Patient representatives raised eyebrows at the appointment given his history, with many criticising the NACCP and the Scottish Government’s approach to the group, led by the Clinical Priorities section of the health directorate.

In total, seven out of ten elected patient representatives quit the NACCP due to the conditions and the alleged behaviour from civil servants.

Several patient representatives have said they were given no opportunity to add items to the group’s agenda or raise issues within “any other business”, instead being treated like a “tick box exercise”.

One patient representative, Liz Barrie, accused senior civil servants of “intimidation and bullying”.

She also criticised the health charity the Health and Social Care Alliance, which receives the bulk of its funding from the Scottish Government.

Ms Barrie claimed patients were told by Alliance staff what they were supposed to say and how to act during the meetings of the NACCP.

She described the framework document as “40 pages of absolute waffle”, which she claimed would result in little to no changes.

"We did contribute vast amounts of work which was evidence based, because a lot of us have professional and medical backgrounds,” she said.

"They didn’t like anything that we were saying and they’ve obviously ignored it all because the document is 40 pages, this is going out to consultation and it is absolute c**p.

"The mere fact that seven out of the ten ‘lived experienced’ patients resigned from that committee, that was down to bullying, intimidation and civil servants being absolutely atrocious to ill patients, ill people.”

Members also said two patient representatives received a “bullying” email from senior civil servants, accusing them of inappropriate behaviour that was listed as “tutting” and rolling their eyes during meetings.

Ian Semmons, who runs the charity Action on Pain and was part of the group as a patient, said: “I’ve got a lot of experience nationally with patient representation and quickly realised that this was, to put it bluntly, a scam.

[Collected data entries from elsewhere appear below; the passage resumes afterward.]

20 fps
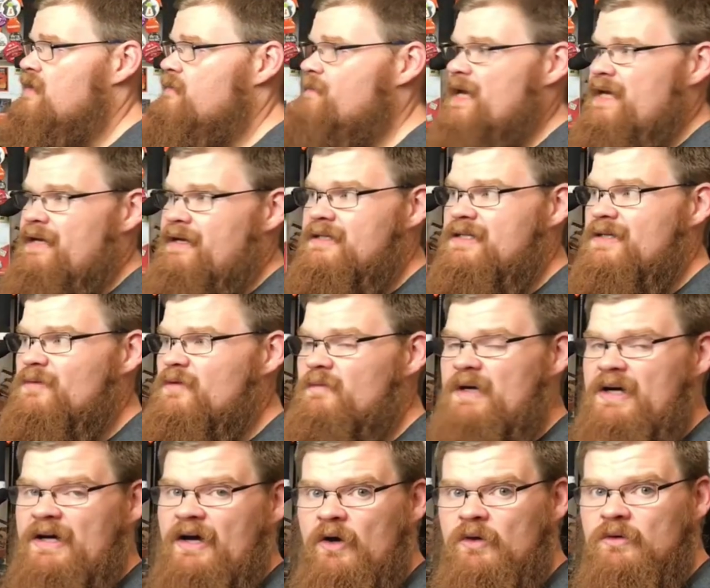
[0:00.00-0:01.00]
making some of
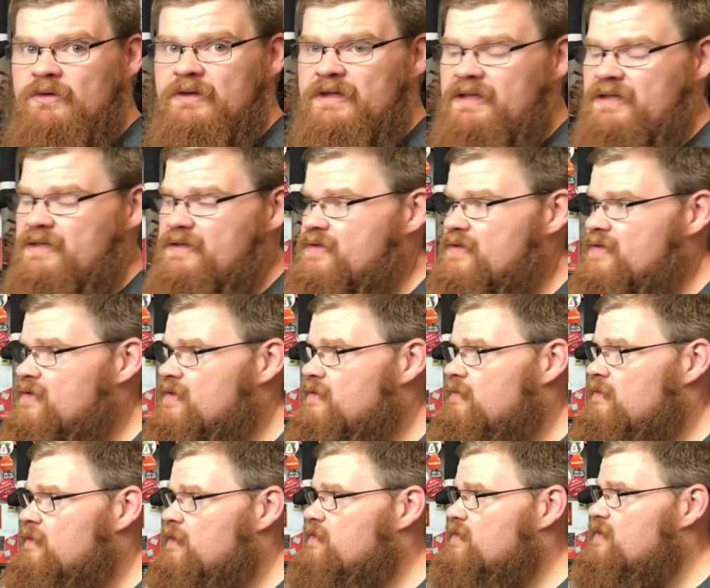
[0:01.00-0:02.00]
my own
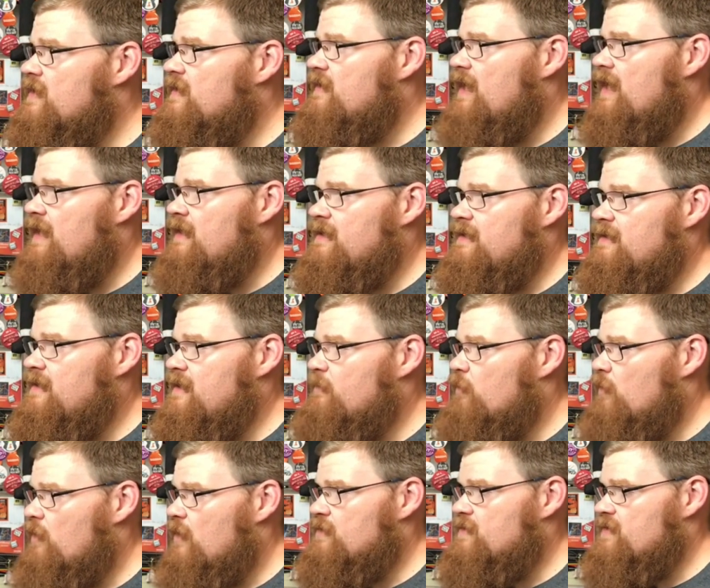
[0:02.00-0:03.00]
discs using the ADT
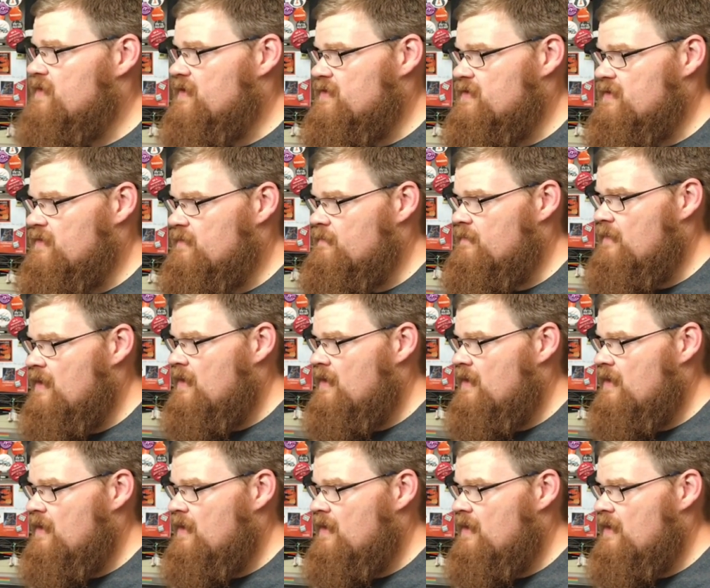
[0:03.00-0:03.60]
Pro system.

“[It felt like] there was no intention at all of taking notes of what genuine patients said.

"The fact that it is pure window dressing is absolutely disgusting.”.

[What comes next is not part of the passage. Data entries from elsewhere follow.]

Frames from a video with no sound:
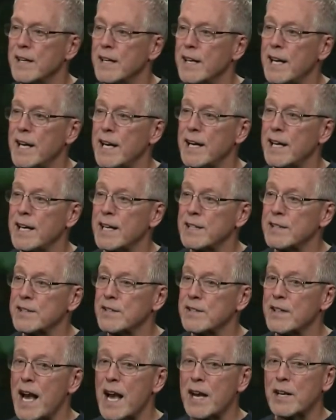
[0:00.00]

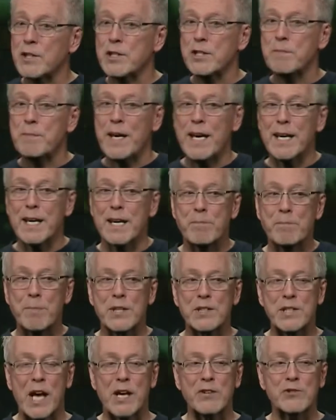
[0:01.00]
And that could be a
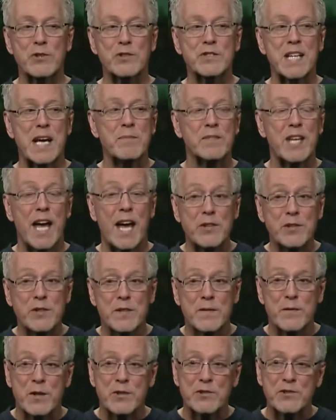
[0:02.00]
potential
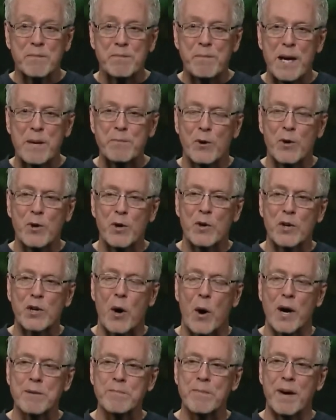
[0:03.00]
temptation for some people who are
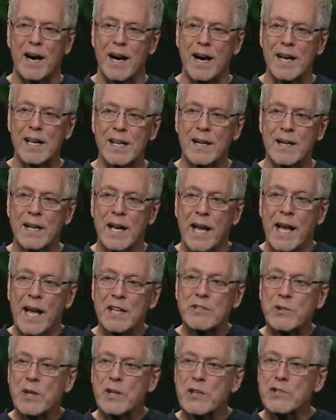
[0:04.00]
going by.
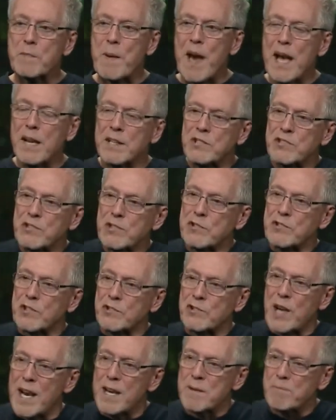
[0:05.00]
And so he goes back and he starts to
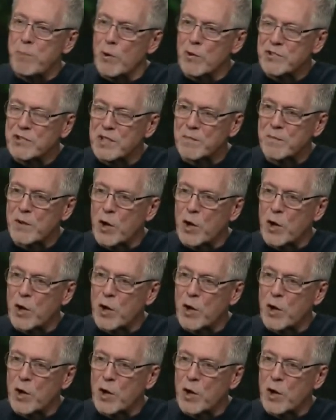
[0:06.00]
try and pull some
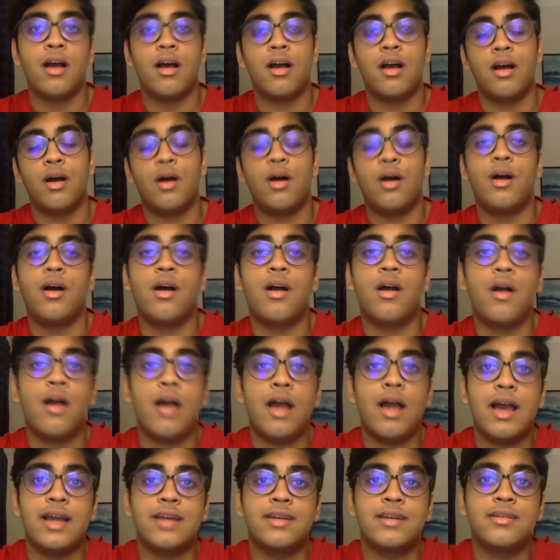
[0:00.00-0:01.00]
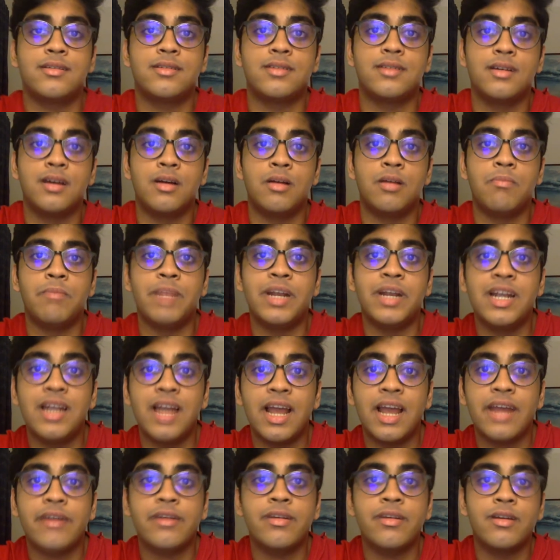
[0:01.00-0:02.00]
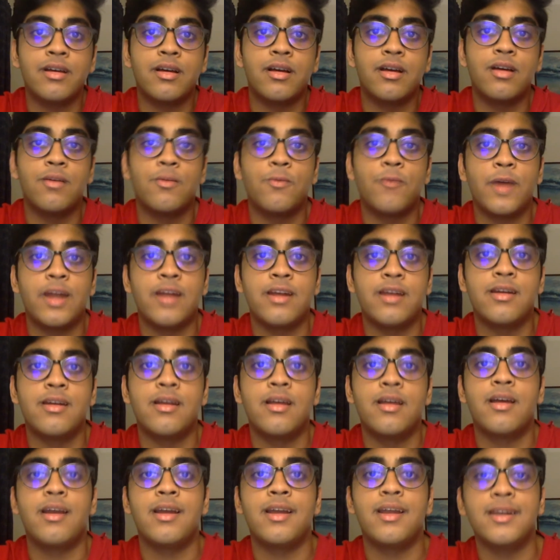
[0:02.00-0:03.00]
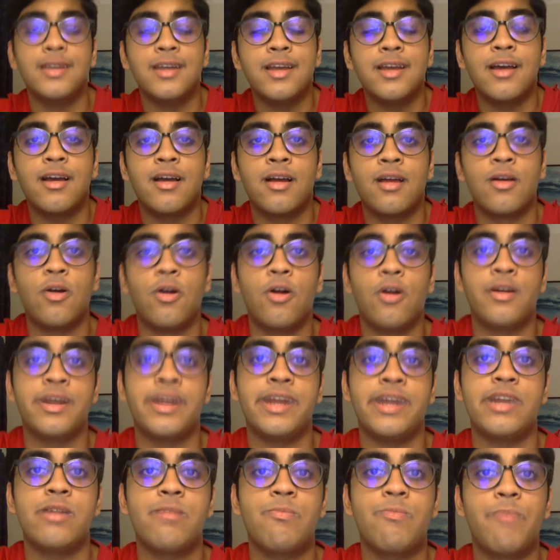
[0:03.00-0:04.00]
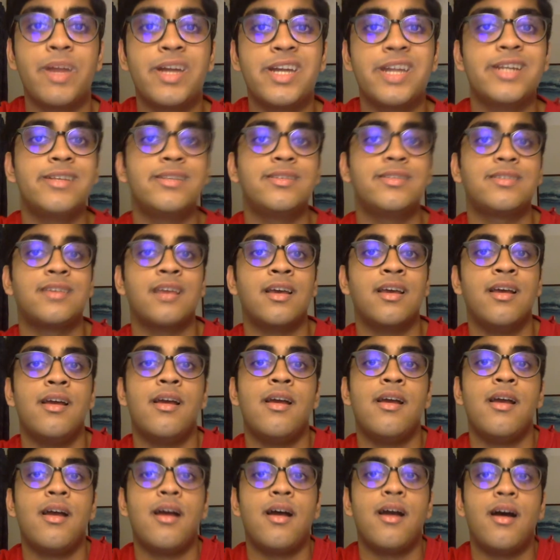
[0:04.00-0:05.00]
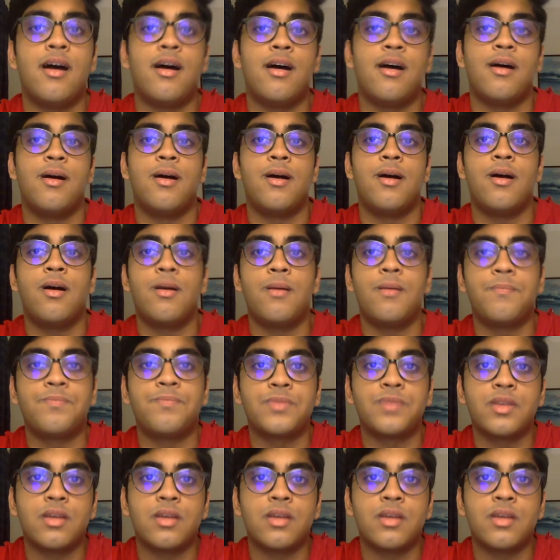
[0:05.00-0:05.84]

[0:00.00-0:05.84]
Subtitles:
at midnight when India got independence on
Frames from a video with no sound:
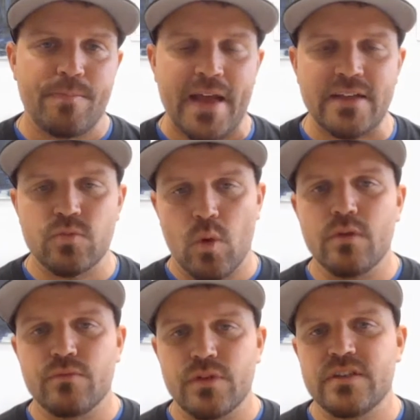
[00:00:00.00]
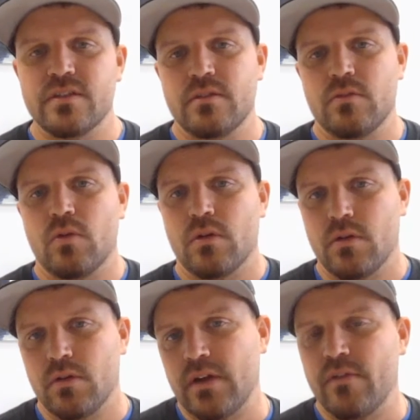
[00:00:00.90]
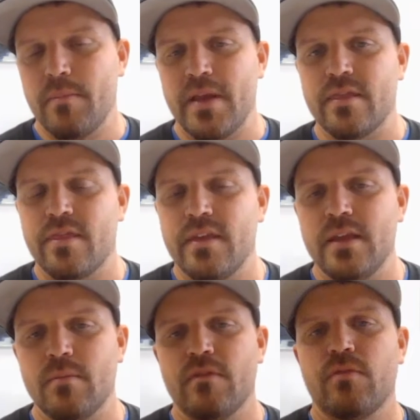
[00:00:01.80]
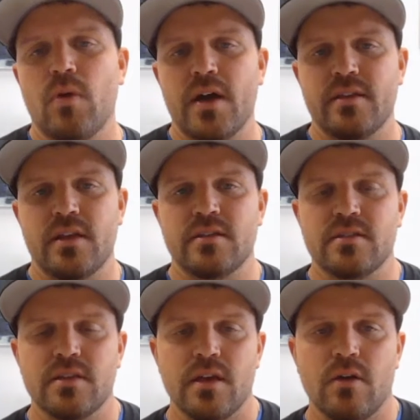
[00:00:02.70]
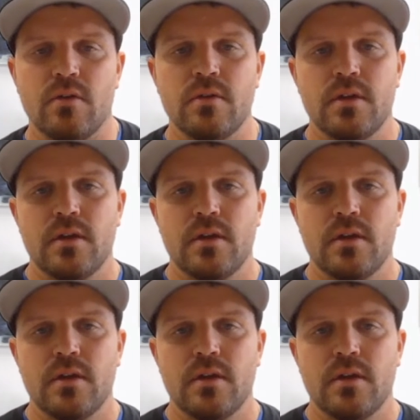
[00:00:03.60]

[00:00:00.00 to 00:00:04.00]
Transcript: that's one reason, or kind of a main theme of why the ACL,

Mr Semmons added: "An ideal opportunity has been totally wasted and folks in chronic pain are going to get no benefit whatsoever as it’s fair to say chronic pain services in Scotland are in the worst state in the whole of the UK at the moment.”

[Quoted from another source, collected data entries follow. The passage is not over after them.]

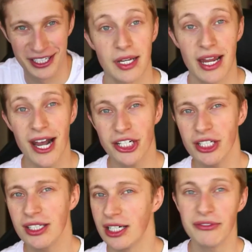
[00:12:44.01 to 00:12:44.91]
And I
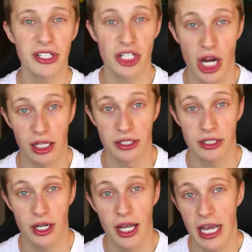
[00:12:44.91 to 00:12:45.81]
actually love this
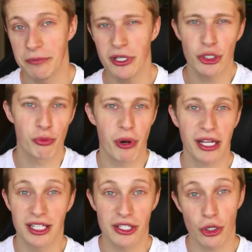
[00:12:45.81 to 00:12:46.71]
challenge. It makes you
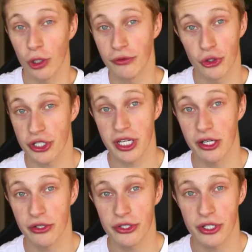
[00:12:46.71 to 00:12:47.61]
practice all of your
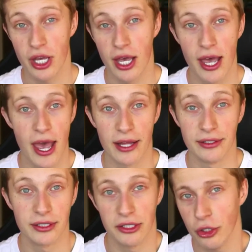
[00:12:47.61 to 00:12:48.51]
skills
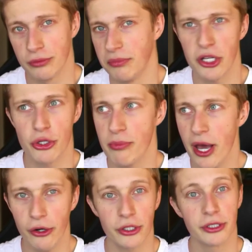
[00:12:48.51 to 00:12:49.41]
and, you know, makes you
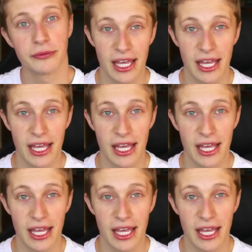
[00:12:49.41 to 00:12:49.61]
better.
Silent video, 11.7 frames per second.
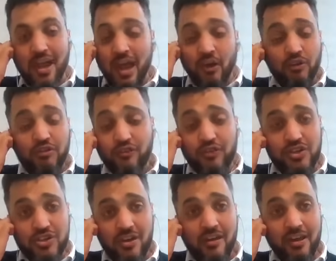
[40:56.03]
And also for
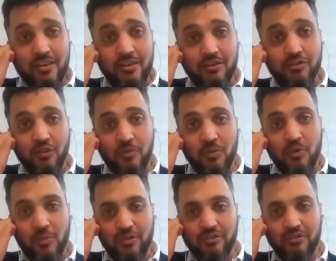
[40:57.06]
sharing the sort of more
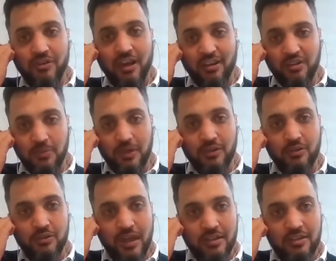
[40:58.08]
personal aspect
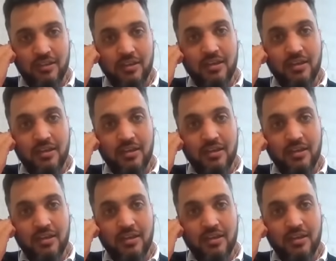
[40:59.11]
to that.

Mr Bridgeford said in a statement he was “unaware” of any allegations against him.

"I and Affa Sair are committed to working with, and not against, the National Advisory Committee for Chronic Pain in a positive manner toward improving chronic pain sufferers' care,” he said.

"The refreshed NACCP met in February 2021 with clear objectives and is an inclusive group of clinicians, charities and representatives with chronic pain working together on how to shape future services.”

A Scottish Government spokesperson said: “Claims of bullying behaviour by civil servants are untrue. All committee members are free to make whatever contribution they wish to discussions.

“All committee members are required to abide by the behaviours set out in the Terms of Reference, including the values of respect and mutual collaboration to agree recommendations to help improve care for people with chronic pain. If these behaviours and values were not met, this would be taken very seriously and addressed.

“We’ve made a range of commitments to improve care and support for people with chronic pain, with the Advisory Committee instrumental in shaping the draft framework now under consultation, and we are grateful to all those who have offered their input and personal experience."

Irene Oldfather, director of strategy and engagement at the Alliance, said: “The Alliance is fully committed to ensuring that the voice of lived experience is heard in pain management policy and delivery. This is an agenda that the Alliance has supported and promoted over the years.

"We’ve recently completed a report on chronic pain based on our chronic pain survey published in partnership with our academic colleagues at the University of the West of Scotland, engaging with over 475 citizens in Scotland and outlining the important agenda ahead in relation to supporting and giving a voice to those people who experience chronic pain across Scotland.”